Drop the pictures from the entries below, then reproduce the rest exactly.
[[ Extracted records, beginning ]]
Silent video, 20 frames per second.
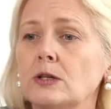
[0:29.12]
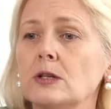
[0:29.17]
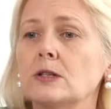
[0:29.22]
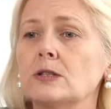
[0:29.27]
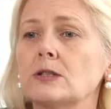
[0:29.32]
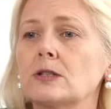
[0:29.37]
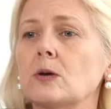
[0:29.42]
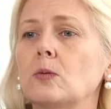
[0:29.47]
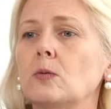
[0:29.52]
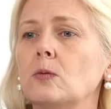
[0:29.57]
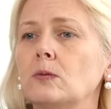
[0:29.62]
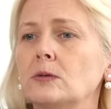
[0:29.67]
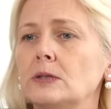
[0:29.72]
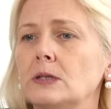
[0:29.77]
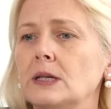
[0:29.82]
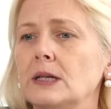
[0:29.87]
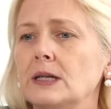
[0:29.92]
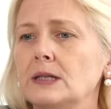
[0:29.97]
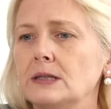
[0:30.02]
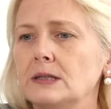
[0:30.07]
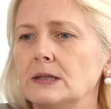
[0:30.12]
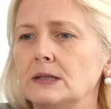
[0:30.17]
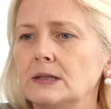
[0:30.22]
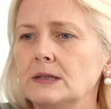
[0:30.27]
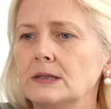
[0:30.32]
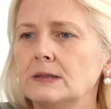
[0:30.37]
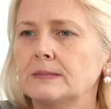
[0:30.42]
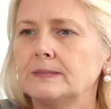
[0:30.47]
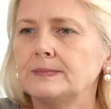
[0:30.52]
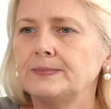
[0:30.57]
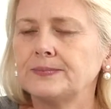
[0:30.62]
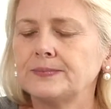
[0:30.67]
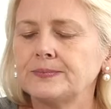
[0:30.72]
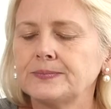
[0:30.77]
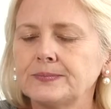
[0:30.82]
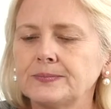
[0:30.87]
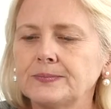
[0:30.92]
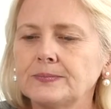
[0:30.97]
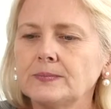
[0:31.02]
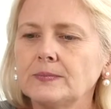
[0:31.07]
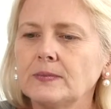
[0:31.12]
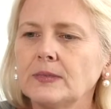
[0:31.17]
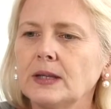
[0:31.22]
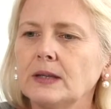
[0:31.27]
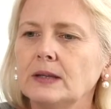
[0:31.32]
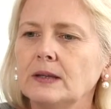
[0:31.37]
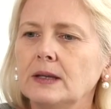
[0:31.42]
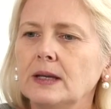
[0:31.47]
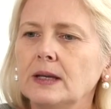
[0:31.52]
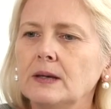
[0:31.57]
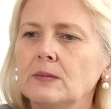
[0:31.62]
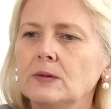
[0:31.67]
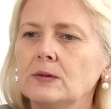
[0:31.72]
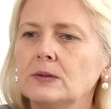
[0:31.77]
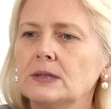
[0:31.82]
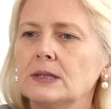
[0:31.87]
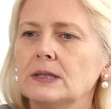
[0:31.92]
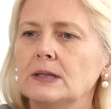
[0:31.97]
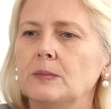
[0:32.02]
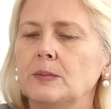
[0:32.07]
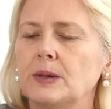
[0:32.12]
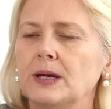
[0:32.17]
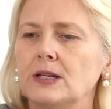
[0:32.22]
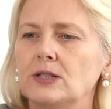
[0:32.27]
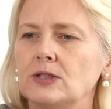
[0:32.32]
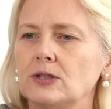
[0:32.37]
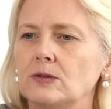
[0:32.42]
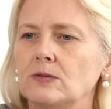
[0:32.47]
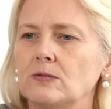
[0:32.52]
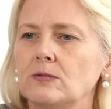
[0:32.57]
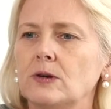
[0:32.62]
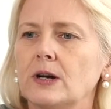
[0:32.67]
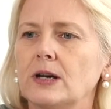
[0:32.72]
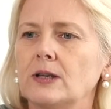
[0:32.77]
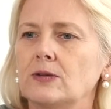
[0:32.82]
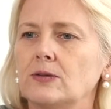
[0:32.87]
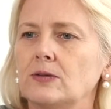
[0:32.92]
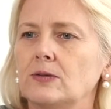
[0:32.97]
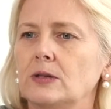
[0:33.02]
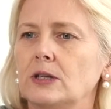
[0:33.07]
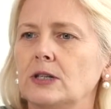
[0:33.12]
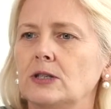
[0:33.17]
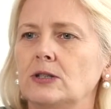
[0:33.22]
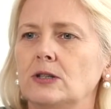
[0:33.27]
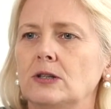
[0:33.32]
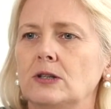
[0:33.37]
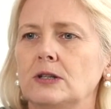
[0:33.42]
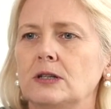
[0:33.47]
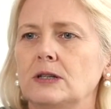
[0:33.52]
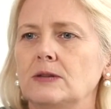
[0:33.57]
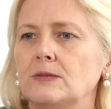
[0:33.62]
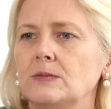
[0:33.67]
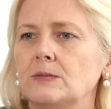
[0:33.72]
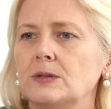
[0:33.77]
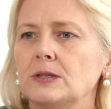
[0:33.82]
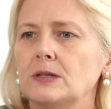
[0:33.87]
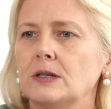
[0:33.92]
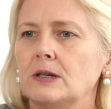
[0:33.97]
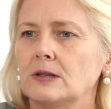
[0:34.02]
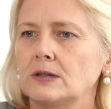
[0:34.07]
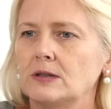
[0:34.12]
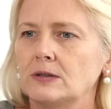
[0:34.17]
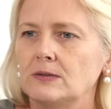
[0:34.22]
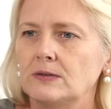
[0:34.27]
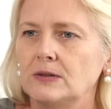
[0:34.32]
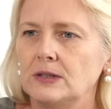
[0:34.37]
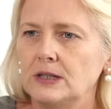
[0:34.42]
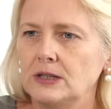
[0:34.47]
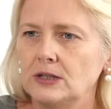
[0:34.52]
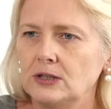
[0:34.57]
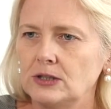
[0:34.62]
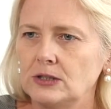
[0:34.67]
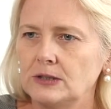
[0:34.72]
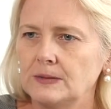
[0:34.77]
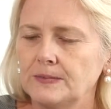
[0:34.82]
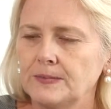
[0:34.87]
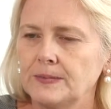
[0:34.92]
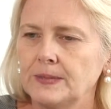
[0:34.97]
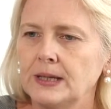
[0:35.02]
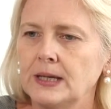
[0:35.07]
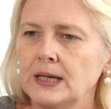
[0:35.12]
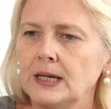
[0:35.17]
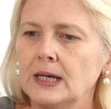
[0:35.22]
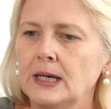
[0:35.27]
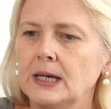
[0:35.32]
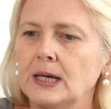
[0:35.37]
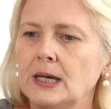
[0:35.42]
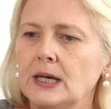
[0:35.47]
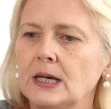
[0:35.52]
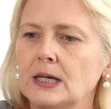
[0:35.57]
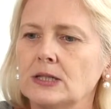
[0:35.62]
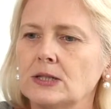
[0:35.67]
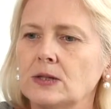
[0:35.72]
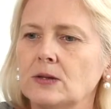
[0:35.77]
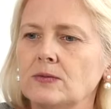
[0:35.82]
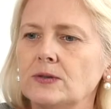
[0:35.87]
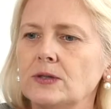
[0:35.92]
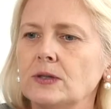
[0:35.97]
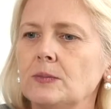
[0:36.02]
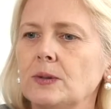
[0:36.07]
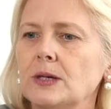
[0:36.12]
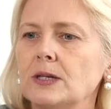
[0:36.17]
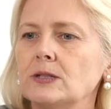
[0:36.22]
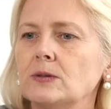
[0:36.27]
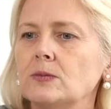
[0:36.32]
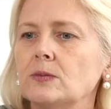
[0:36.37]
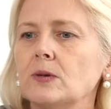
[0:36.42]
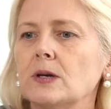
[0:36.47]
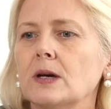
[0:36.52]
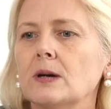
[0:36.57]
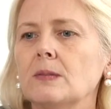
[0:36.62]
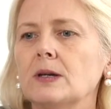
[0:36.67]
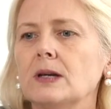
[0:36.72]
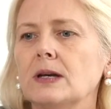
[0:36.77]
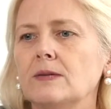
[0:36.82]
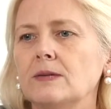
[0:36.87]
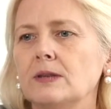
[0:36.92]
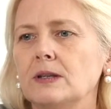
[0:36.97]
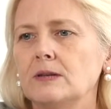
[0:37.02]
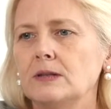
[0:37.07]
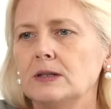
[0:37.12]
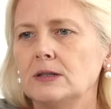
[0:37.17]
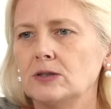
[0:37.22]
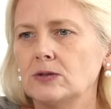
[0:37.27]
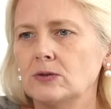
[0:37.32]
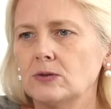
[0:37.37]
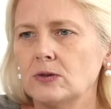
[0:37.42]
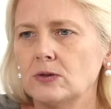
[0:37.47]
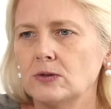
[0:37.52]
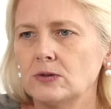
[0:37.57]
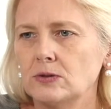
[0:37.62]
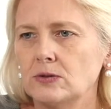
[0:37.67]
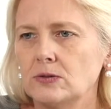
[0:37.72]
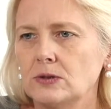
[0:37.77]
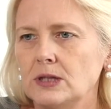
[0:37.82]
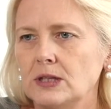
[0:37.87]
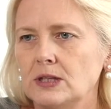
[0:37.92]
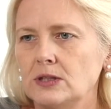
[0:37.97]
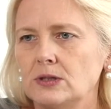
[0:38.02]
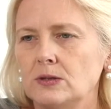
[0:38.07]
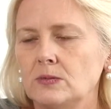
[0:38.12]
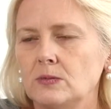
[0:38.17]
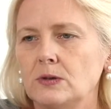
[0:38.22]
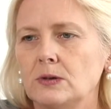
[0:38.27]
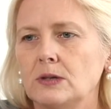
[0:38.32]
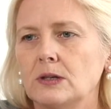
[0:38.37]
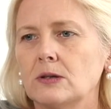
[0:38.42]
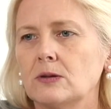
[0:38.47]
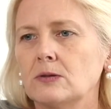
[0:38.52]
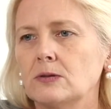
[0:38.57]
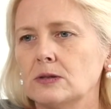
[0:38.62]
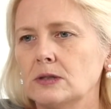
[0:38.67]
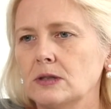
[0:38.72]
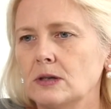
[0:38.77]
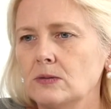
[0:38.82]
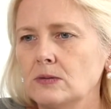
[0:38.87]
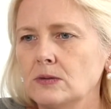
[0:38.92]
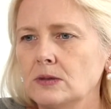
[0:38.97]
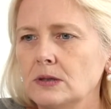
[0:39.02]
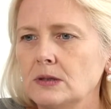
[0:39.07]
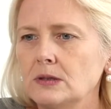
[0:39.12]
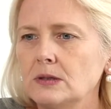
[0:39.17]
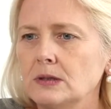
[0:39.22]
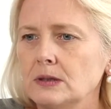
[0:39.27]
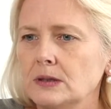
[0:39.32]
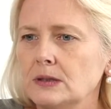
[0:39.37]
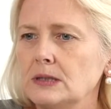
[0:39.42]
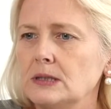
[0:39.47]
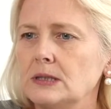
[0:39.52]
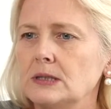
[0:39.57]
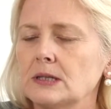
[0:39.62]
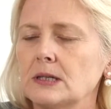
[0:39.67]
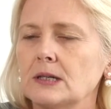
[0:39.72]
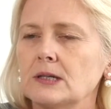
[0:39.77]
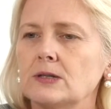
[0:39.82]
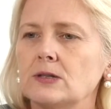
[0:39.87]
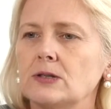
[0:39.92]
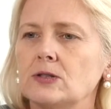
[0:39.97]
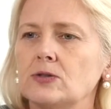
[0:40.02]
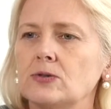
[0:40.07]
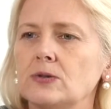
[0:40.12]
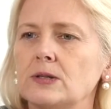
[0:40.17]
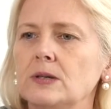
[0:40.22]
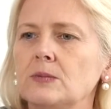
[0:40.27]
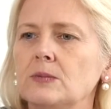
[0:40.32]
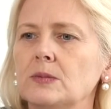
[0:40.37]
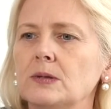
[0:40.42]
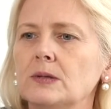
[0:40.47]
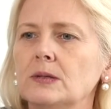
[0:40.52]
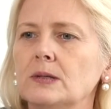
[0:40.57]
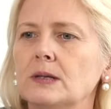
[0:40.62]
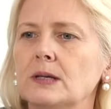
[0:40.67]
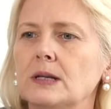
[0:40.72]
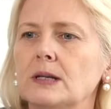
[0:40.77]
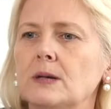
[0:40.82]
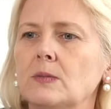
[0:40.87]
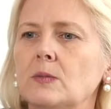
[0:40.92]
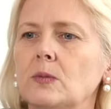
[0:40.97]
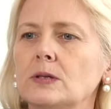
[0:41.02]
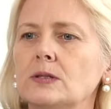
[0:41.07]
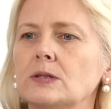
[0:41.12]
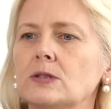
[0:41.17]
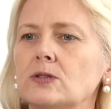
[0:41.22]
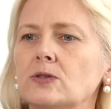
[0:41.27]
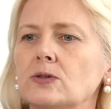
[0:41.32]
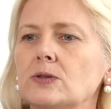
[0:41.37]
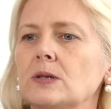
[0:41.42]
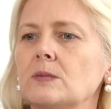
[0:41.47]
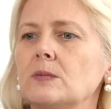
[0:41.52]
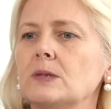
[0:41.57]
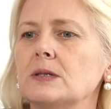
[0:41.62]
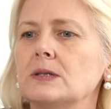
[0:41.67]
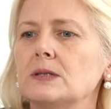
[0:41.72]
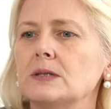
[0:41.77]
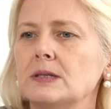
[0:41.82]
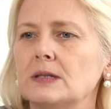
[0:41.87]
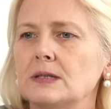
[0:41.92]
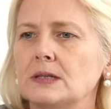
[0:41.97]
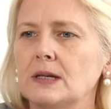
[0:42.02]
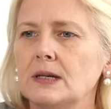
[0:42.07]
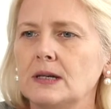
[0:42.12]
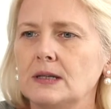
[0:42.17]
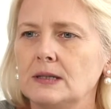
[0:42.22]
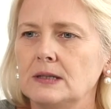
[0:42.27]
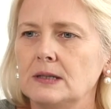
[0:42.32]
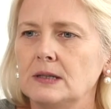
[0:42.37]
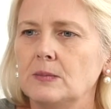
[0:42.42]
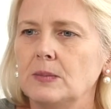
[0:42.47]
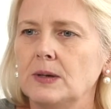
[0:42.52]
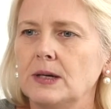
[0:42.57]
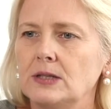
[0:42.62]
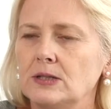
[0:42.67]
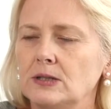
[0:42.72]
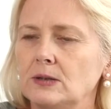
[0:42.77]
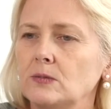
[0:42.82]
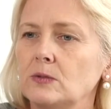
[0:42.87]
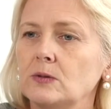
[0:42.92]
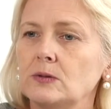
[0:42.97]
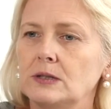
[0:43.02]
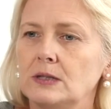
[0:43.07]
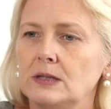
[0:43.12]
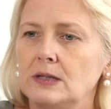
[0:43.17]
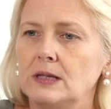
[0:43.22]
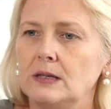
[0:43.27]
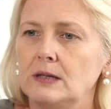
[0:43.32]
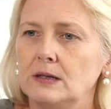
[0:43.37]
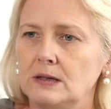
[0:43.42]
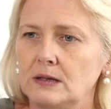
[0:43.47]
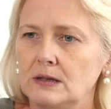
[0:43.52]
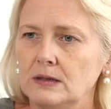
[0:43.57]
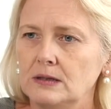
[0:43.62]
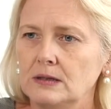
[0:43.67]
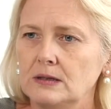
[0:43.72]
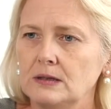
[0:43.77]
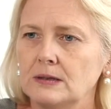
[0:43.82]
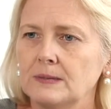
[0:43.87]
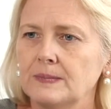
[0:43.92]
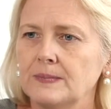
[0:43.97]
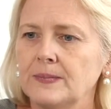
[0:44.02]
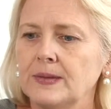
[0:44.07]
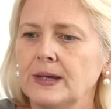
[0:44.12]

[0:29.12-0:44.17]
nurse coordinators, they will see the patient right through their journey from start to finish. So often the patient will come and have their initial consultation with their consultant and discuss the treatment, and then once the treatment is decided, the patient will see their nurse.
[[ Extracted records, end ]]
▶ Your solution:
Silent video, 20 frames per second.
[0:29.12]
[0:29.17]
[0:29.22]
[0:29.27]
[0:29.32]
[0:29.37]
[0:29.42]
[0:29.47]
[0:29.52]
[0:29.57]
[0:29.62]
[0:29.67]
[0:29.72]
[0:29.77]
[0:29.82]
[0:29.87]
[0:29.92]
[0:29.97]
[0:30.02]
[0:30.07]
[0:30.12]
[0:30.17]
[0:30.22]
[0:30.27]
[0:30.32]
[0:30.37]
[0:30.42]
[0:30.47]
[0:30.52]
[0:30.57]
[0:30.62]
[0:30.67]
[0:30.72]
[0:30.77]
[0:30.82]
[0:30.87]
[0:30.92]
[0:30.97]
[0:31.02]
[0:31.07]
[0:31.12]
[0:31.17]
[0:31.22]
[0:31.27]
[0:31.32]
[0:31.37]
[0:31.42]
[0:31.47]
[0:31.52]
[0:31.57]
[0:31.62]
[0:31.67]
[0:31.72]
[0:31.77]
[0:31.82]
[0:31.87]
[0:31.92]
[0:31.97]
[0:32.02]
[0:32.07]
[0:32.12]
[0:32.17]
[0:32.22]
[0:32.27]
[0:32.32]
[0:32.37]
[0:32.42]
[0:32.47]
[0:32.52]
[0:32.57]
[0:32.62]
[0:32.67]
[0:32.72]
[0:32.77]
[0:32.82]
[0:32.87]
[0:32.92]
[0:32.97]
[0:33.02]
[0:33.07]
[0:33.12]
[0:33.17]
[0:33.22]
[0:33.27]
[0:33.32]
[0:33.37]
[0:33.42]
[0:33.47]
[0:33.52]
[0:33.57]
[0:33.62]
[0:33.67]
[0:33.72]
[0:33.77]
[0:33.82]
[0:33.87]
[0:33.92]
[0:33.97]
[0:34.02]
[0:34.07]
[0:34.12]
[0:34.17]
[0:34.22]
[0:34.27]
[0:34.32]
[0:34.37]
[0:34.42]
[0:34.47]
[0:34.52]
[0:34.57]
[0:34.62]
[0:34.67]
[0:34.72]
[0:34.77]
[0:34.82]
[0:34.87]
[0:34.92]
[0:34.97]
[0:35.02]
[0:35.07]
[0:35.12]
[0:35.17]
[0:35.22]
[0:35.27]
[0:35.32]
[0:35.37]
[0:35.42]
[0:35.47]
[0:35.52]
[0:35.57]
[0:35.62]
[0:35.67]
[0:35.72]
[0:35.77]
[0:35.82]
[0:35.87]
[0:35.92]
[0:35.97]
[0:36.02]
[0:36.07]
[0:36.12]
[0:36.17]
[0:36.22]
[0:36.27]
[0:36.32]
[0:36.37]
[0:36.42]
[0:36.47]
[0:36.52]
[0:36.57]
[0:36.62]
[0:36.67]
[0:36.72]
[0:36.77]
[0:36.82]
[0:36.87]
[0:36.92]
[0:36.97]
[0:37.02]
[0:37.07]
[0:37.12]
[0:37.17]
[0:37.22]
[0:37.27]
[0:37.32]
[0:37.37]
[0:37.42]
[0:37.47]
[0:37.52]
[0:37.57]
[0:37.62]
[0:37.67]
[0:37.72]
[0:37.77]
[0:37.82]
[0:37.87]
[0:37.92]
[0:37.97]
[0:38.02]
[0:38.07]
[0:38.12]
[0:38.17]
[0:38.22]
[0:38.27]
[0:38.32]
[0:38.37]
[0:38.42]
[0:38.47]
[0:38.52]
[0:38.57]
[0:38.62]
[0:38.67]
[0:38.72]
[0:38.77]
[0:38.82]
[0:38.87]
[0:38.92]
[0:38.97]
[0:39.02]
[0:39.07]
[0:39.12]
[0:39.17]
[0:39.22]
[0:39.27]
[0:39.32]
[0:39.37]
[0:39.42]
[0:39.47]
[0:39.52]
[0:39.57]
[0:39.62]
[0:39.67]
[0:39.72]
[0:39.77]
[0:39.82]
[0:39.87]
[0:39.92]
[0:39.97]
[0:40.02]
[0:40.07]
[0:40.12]
[0:40.17]
[0:40.22]
[0:40.27]
[0:40.32]
[0:40.37]
[0:40.42]
[0:40.47]
[0:40.52]
[0:40.57]
[0:40.62]
[0:40.67]
[0:40.72]
[0:40.77]
[0:40.82]
[0:40.87]
[0:40.92]
[0:40.97]
[0:41.02]
[0:41.07]
[0:41.12]
[0:41.17]
[0:41.22]
[0:41.27]
[0:41.32]
[0:41.37]
[0:41.42]
[0:41.47]
[0:41.52]
[0:41.57]
[0:41.62]
[0:41.67]
[0:41.72]
[0:41.77]
[0:41.82]
[0:41.87]
[0:41.92]
[0:41.97]
[0:42.02]
[0:42.07]
[0:42.12]
[0:42.17]
[0:42.22]
[0:42.27]
[0:42.32]
[0:42.37]
[0:42.42]
[0:42.47]
[0:42.52]
[0:42.57]
[0:42.62]
[0:42.67]
[0:42.72]
[0:42.77]
[0:42.82]
[0:42.87]
[0:42.92]
[0:42.97]
[0:43.02]
[0:43.07]
[0:43.12]
[0:43.17]
[0:43.22]
[0:43.27]
[0:43.32]
[0:43.37]
[0:43.42]
[0:43.47]
[0:43.52]
[0:43.57]
[0:43.62]
[0:43.67]
[0:43.72]
[0:43.77]
[0:43.82]
[0:43.87]
[0:43.92]
[0:43.97]
[0:44.02]
[0:44.07]
[0:44.12]

[0:29.12-0:44.17]
nurse coordinators, they will see the patient right through their journey from start to finish. So often the patient will come and have their initial consultation with their consultant and discuss the treatment, and then once the treatment is decided, the patient will see their nurse.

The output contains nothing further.